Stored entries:
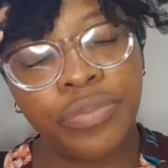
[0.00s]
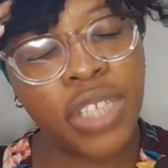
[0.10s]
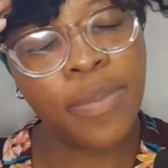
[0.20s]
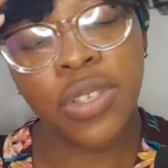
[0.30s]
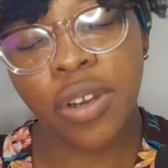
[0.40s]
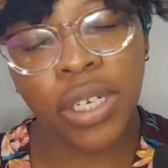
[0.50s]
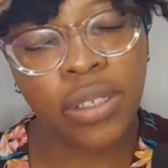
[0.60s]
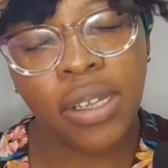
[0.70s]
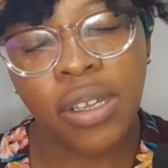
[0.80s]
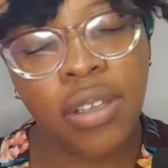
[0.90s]
I'm sorry,
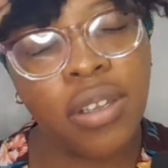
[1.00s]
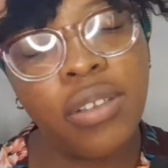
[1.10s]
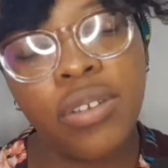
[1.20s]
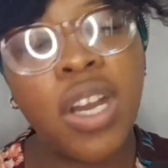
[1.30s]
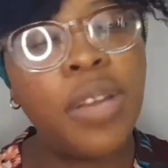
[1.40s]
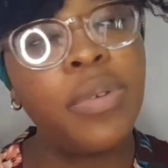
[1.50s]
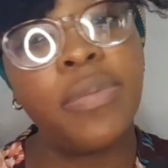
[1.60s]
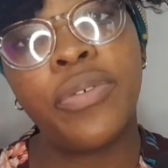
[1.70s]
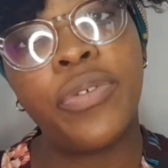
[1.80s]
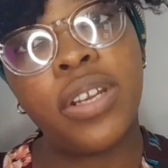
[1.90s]
you can't be
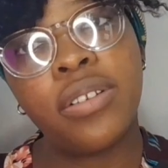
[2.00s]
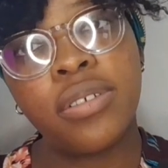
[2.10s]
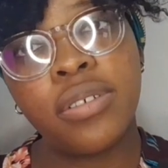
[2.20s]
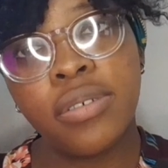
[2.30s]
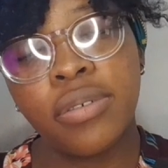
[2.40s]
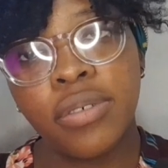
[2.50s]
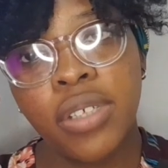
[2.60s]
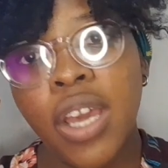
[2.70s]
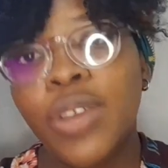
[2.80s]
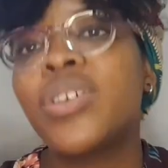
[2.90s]
my friend.
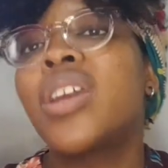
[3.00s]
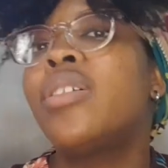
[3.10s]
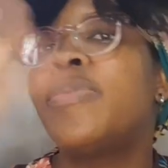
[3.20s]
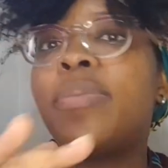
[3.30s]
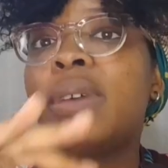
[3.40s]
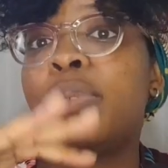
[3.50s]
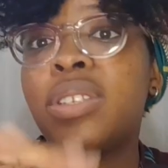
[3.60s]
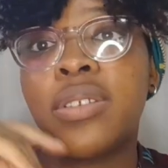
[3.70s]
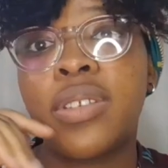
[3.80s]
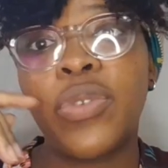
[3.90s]
You cannot be my
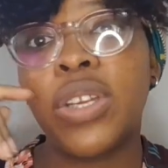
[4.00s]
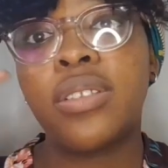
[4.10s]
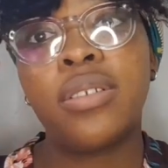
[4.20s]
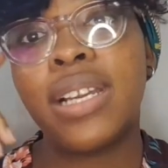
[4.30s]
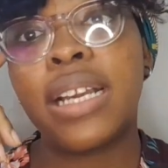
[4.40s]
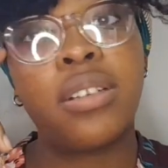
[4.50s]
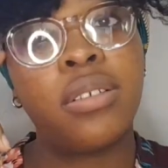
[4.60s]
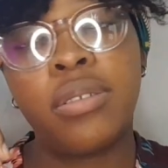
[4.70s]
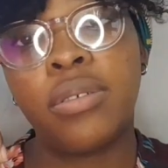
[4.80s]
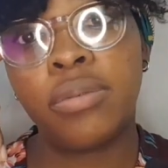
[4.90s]
business friend. Like,
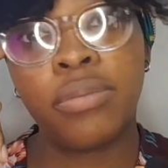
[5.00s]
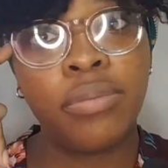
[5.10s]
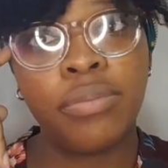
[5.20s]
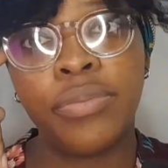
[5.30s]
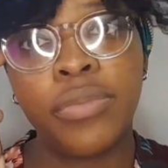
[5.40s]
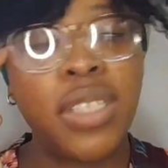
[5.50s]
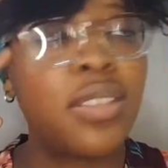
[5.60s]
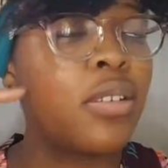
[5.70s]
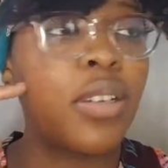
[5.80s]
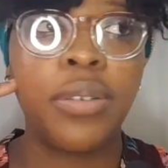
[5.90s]
no,
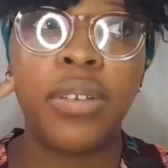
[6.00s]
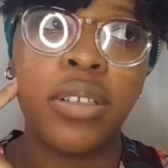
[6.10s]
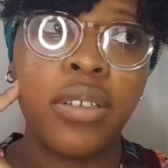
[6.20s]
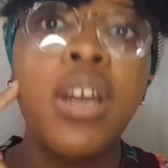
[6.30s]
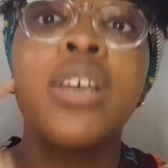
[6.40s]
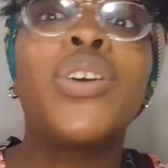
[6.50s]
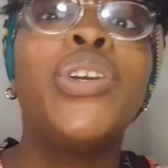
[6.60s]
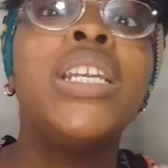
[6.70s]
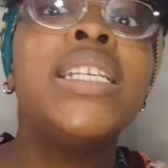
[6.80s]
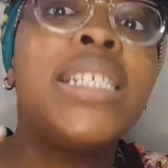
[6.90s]
it's not going to work. So
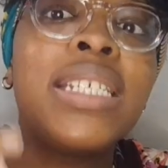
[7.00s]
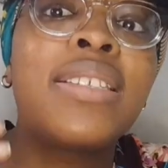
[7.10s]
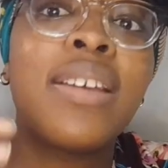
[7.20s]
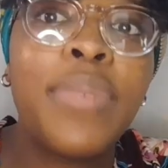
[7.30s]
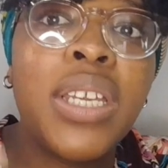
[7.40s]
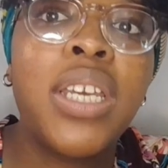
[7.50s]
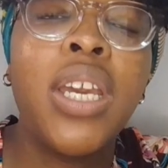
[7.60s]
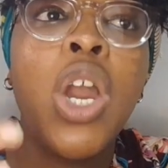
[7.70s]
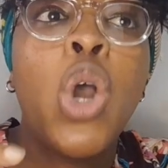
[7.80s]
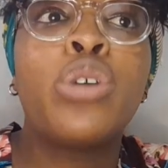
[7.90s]
you need somebody
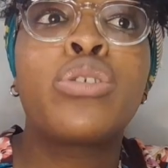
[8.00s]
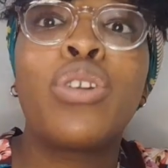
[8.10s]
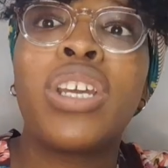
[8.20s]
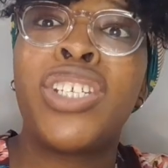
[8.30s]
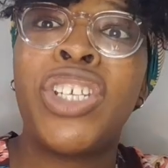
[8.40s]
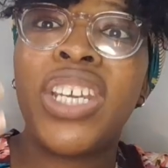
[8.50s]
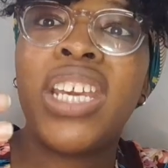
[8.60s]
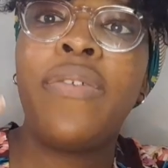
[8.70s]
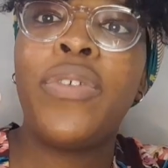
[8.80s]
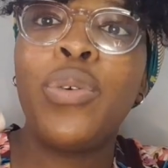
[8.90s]
who's going to
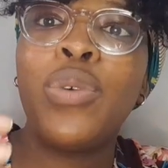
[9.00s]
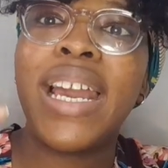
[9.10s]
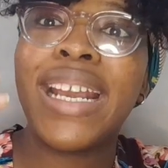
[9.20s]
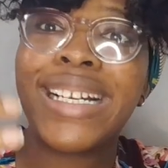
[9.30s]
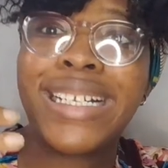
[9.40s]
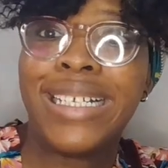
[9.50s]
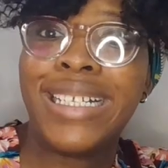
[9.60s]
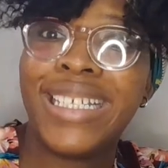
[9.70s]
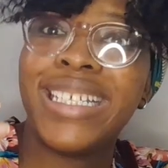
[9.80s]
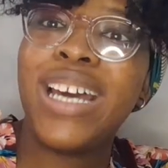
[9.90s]
give you like
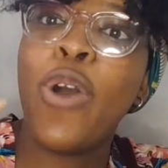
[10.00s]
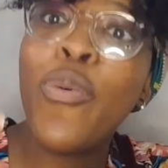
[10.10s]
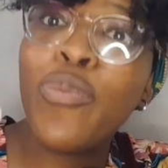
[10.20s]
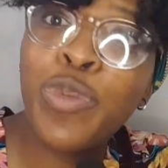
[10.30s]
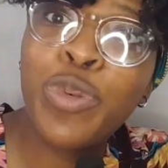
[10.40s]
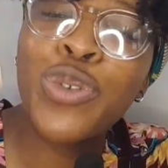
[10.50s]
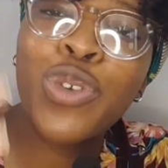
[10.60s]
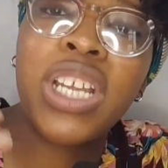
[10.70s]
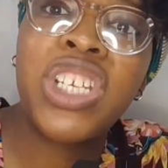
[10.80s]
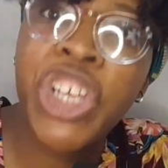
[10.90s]
oomph, who's
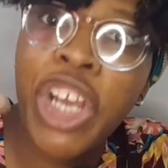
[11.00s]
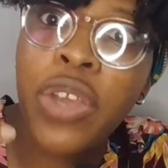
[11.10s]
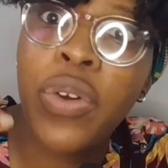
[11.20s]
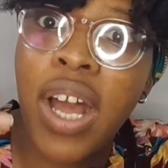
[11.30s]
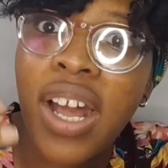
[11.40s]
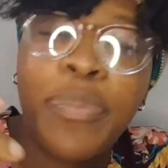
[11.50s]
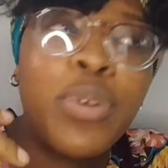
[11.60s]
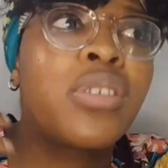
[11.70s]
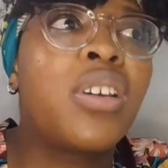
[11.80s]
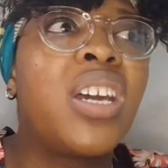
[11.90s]
going to cheer you up,
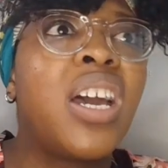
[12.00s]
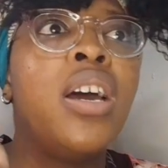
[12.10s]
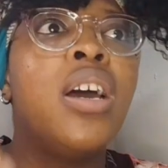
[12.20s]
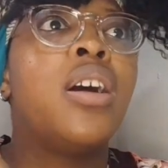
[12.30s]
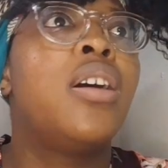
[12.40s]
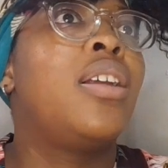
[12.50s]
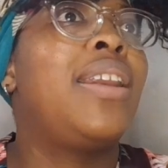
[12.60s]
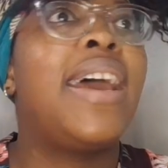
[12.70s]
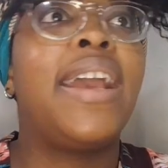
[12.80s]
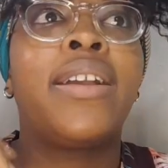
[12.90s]
who's going to
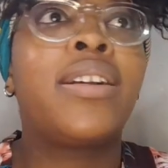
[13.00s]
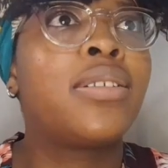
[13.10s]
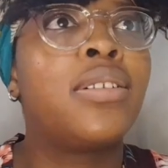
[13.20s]
like,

What the task requires: Copy out every entry exactly as written, but not the pictures.

Solution for this task:
[0.00s]
[0.10s]
[0.20s]
[0.30s]
[0.40s]
[0.50s]
[0.60s]
[0.70s]
[0.80s]
[0.90s]
I'm sorry,
[1.00s]
[1.10s]
[1.20s]
[1.30s]
[1.40s]
[1.50s]
[1.60s]
[1.70s]
[1.80s]
[1.90s]
you can't be
[2.00s]
[2.10s]
[2.20s]
[2.30s]
[2.40s]
[2.50s]
[2.60s]
[2.70s]
[2.80s]
[2.90s]
my friend.
[3.00s]
[3.10s]
[3.20s]
[3.30s]
[3.40s]
[3.50s]
[3.60s]
[3.70s]
[3.80s]
[3.90s]
You cannot be my
[4.00s]
[4.10s]
[4.20s]
[4.30s]
[4.40s]
[4.50s]
[4.60s]
[4.70s]
[4.80s]
[4.90s]
business friend. Like,
[5.00s]
[5.10s]
[5.20s]
[5.30s]
[5.40s]
[5.50s]
[5.60s]
[5.70s]
[5.80s]
[5.90s]
no,
[6.00s]
[6.10s]
[6.20s]
[6.30s]
[6.40s]
[6.50s]
[6.60s]
[6.70s]
[6.80s]
[6.90s]
it's not going to work. So
[7.00s]
[7.10s]
[7.20s]
[7.30s]
[7.40s]
[7.50s]
[7.60s]
[7.70s]
[7.80s]
[7.90s]
you need somebody
[8.00s]
[8.10s]
[8.20s]
[8.30s]
[8.40s]
[8.50s]
[8.60s]
[8.70s]
[8.80s]
[8.90s]
who's going to
[9.00s]
[9.10s]
[9.20s]
[9.30s]
[9.40s]
[9.50s]
[9.60s]
[9.70s]
[9.80s]
[9.90s]
give you like
[10.00s]
[10.10s]
[10.20s]
[10.30s]
[10.40s]
[10.50s]
[10.60s]
[10.70s]
[10.80s]
[10.90s]
oomph, who's
[11.00s]
[11.10s]
[11.20s]
[11.30s]
[11.40s]
[11.50s]
[11.60s]
[11.70s]
[11.80s]
[11.90s]
going to cheer you up,
[12.00s]
[12.10s]
[12.20s]
[12.30s]
[12.40s]
[12.50s]
[12.60s]
[12.70s]
[12.80s]
[12.90s]
who's going to
[13.00s]
[13.10s]
[13.20s]
like,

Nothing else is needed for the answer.